> _Recorded information_:
▬▬▬▬▬▬

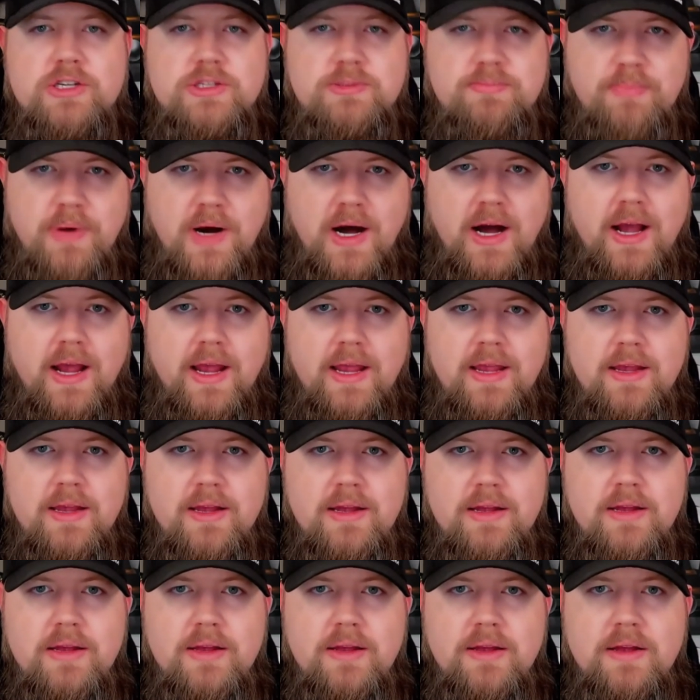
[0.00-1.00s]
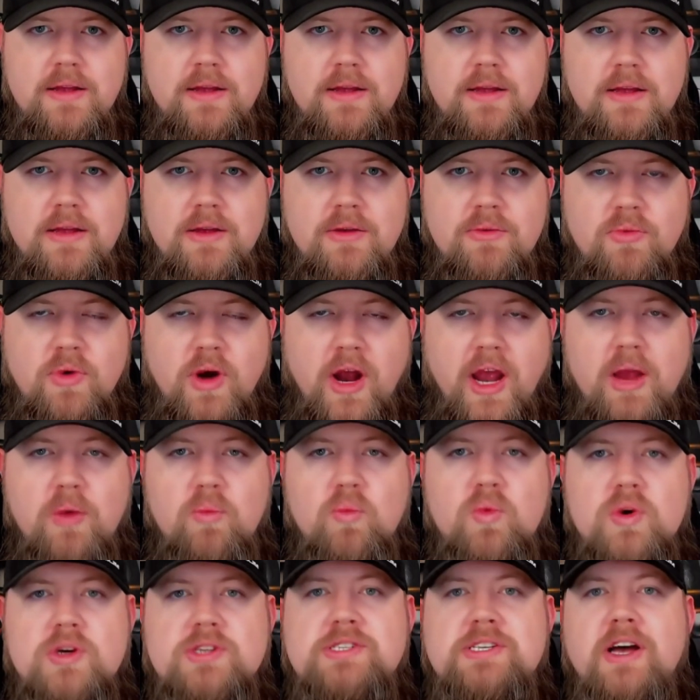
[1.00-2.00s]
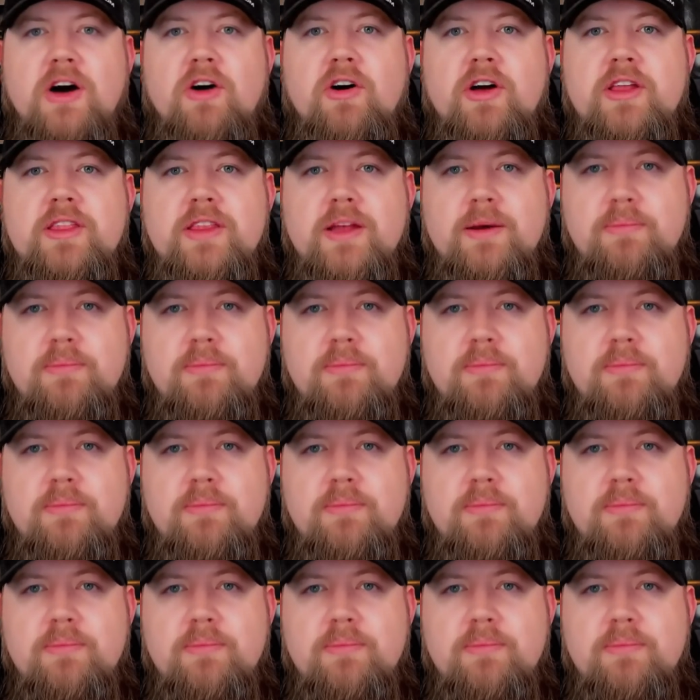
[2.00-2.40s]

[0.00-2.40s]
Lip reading: buy, right? We're selling them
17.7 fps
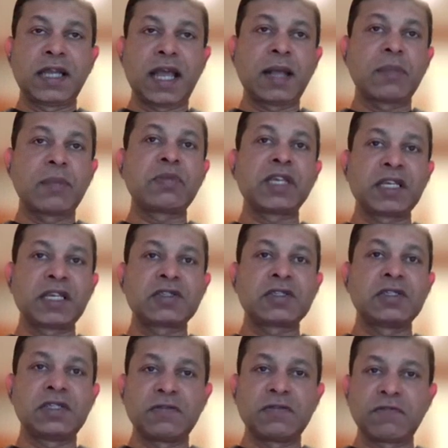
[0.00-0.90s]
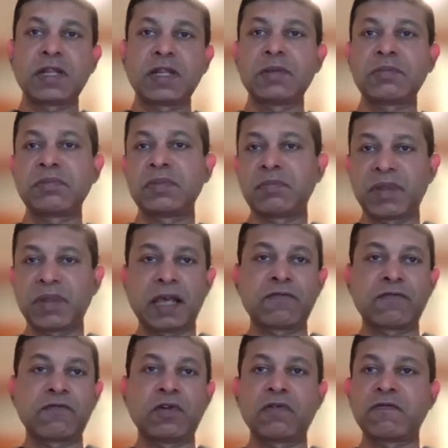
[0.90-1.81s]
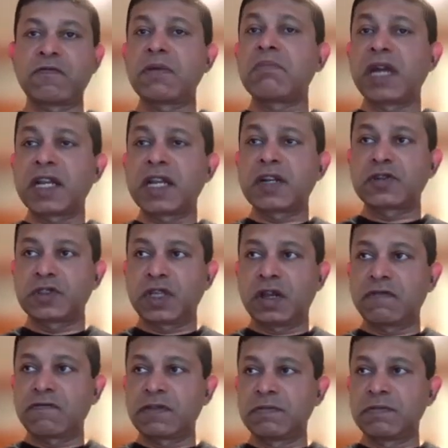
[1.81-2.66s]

application development platform from Microsoft.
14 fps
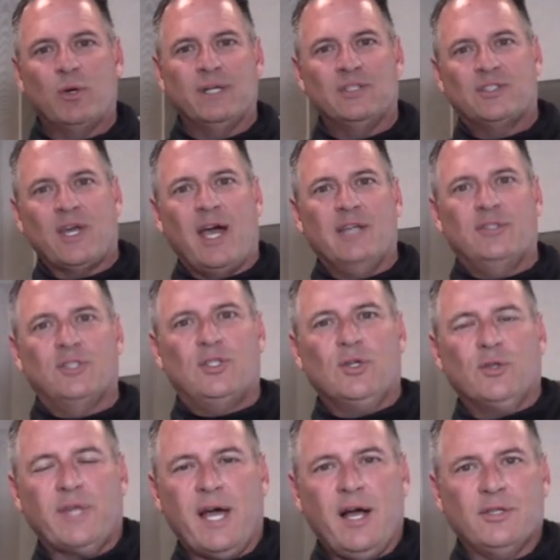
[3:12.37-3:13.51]
we're inside the
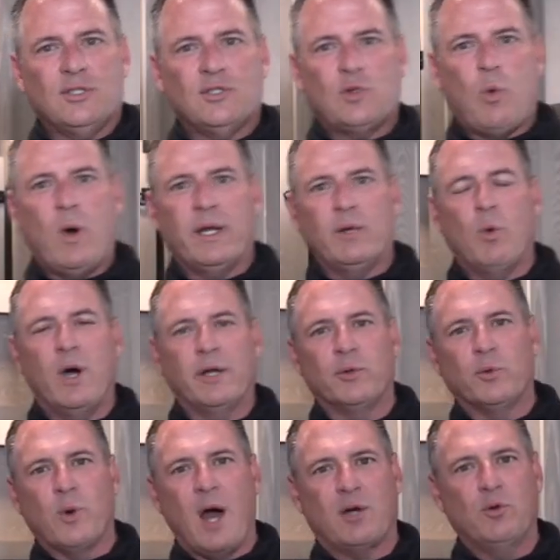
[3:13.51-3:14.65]

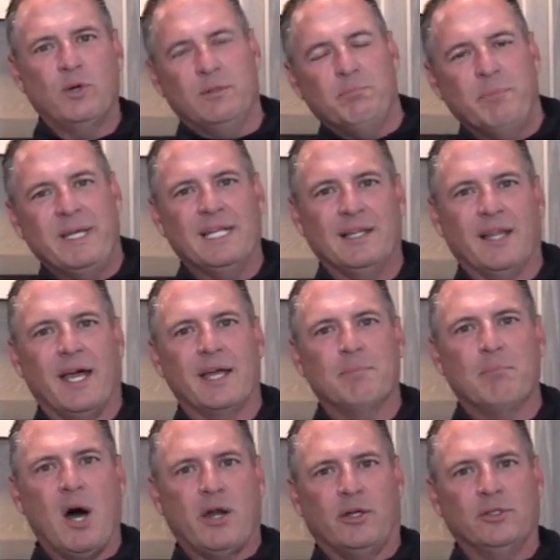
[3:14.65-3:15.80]
2021 Rockwood Mini Lite
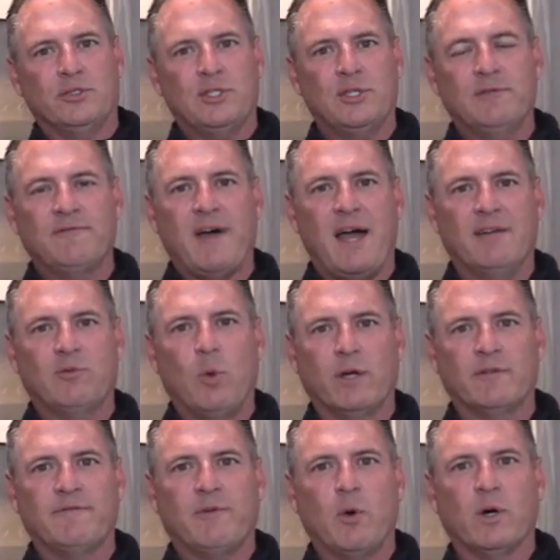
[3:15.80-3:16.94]
Model
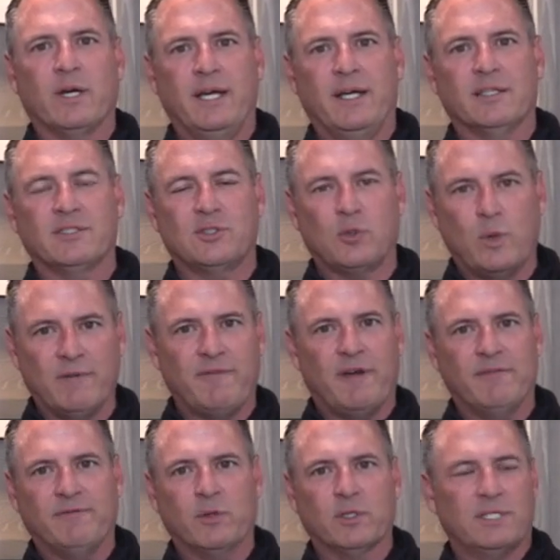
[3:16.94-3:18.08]
2514S,
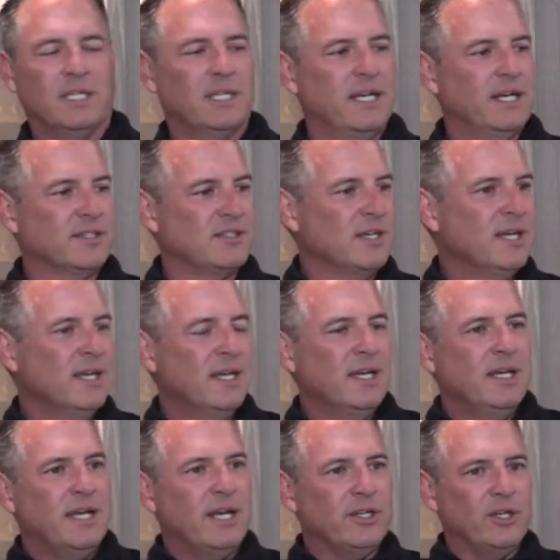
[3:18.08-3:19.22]

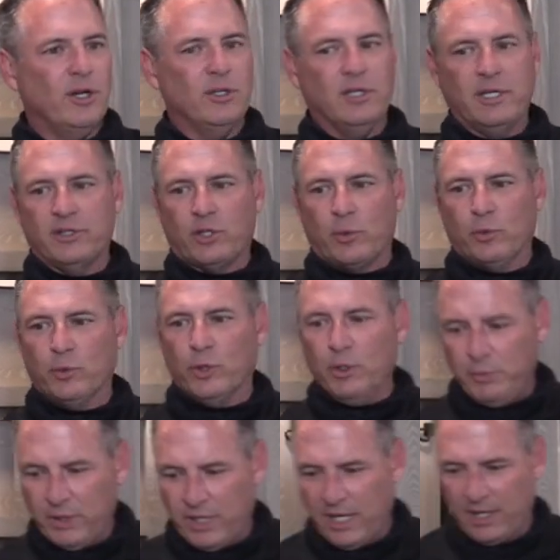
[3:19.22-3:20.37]
2514S. And you know, look at the
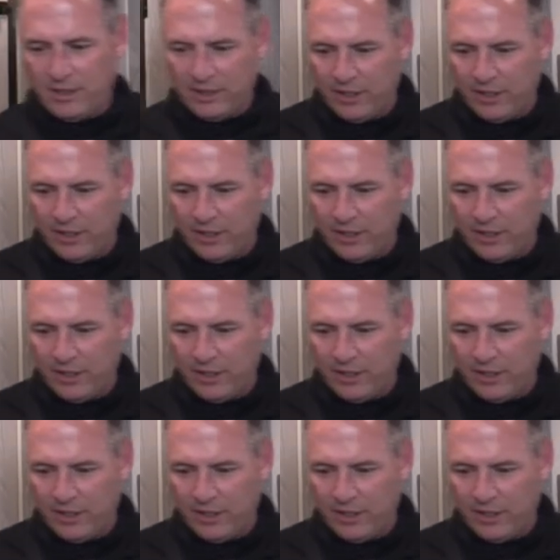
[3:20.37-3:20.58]
room you get in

▬▬▬▬▬▬

Write out the data word for word, with every picture dropped.

[0.00-1.00s]
[1.00-2.00s]
[2.00-2.40s]

[0.00-2.40s]
Lip reading: buy, right? We're selling them
17.7 fps
[0.00-0.90s]
[0.90-1.81s]
[1.81-2.66s]

application development platform from Microsoft.
14 fps
[3:12.37-3:13.51]
we're inside the
[3:13.51-3:14.65]

[3:14.65-3:15.80]
2021 Rockwood Mini Lite
[3:15.80-3:16.94]
Model
[3:16.94-3:18.08]
2514S,
[3:18.08-3:19.22]

[3:19.22-3:20.37]
2514S. And you know, look at the
[3:20.37-3:20.58]
room you get in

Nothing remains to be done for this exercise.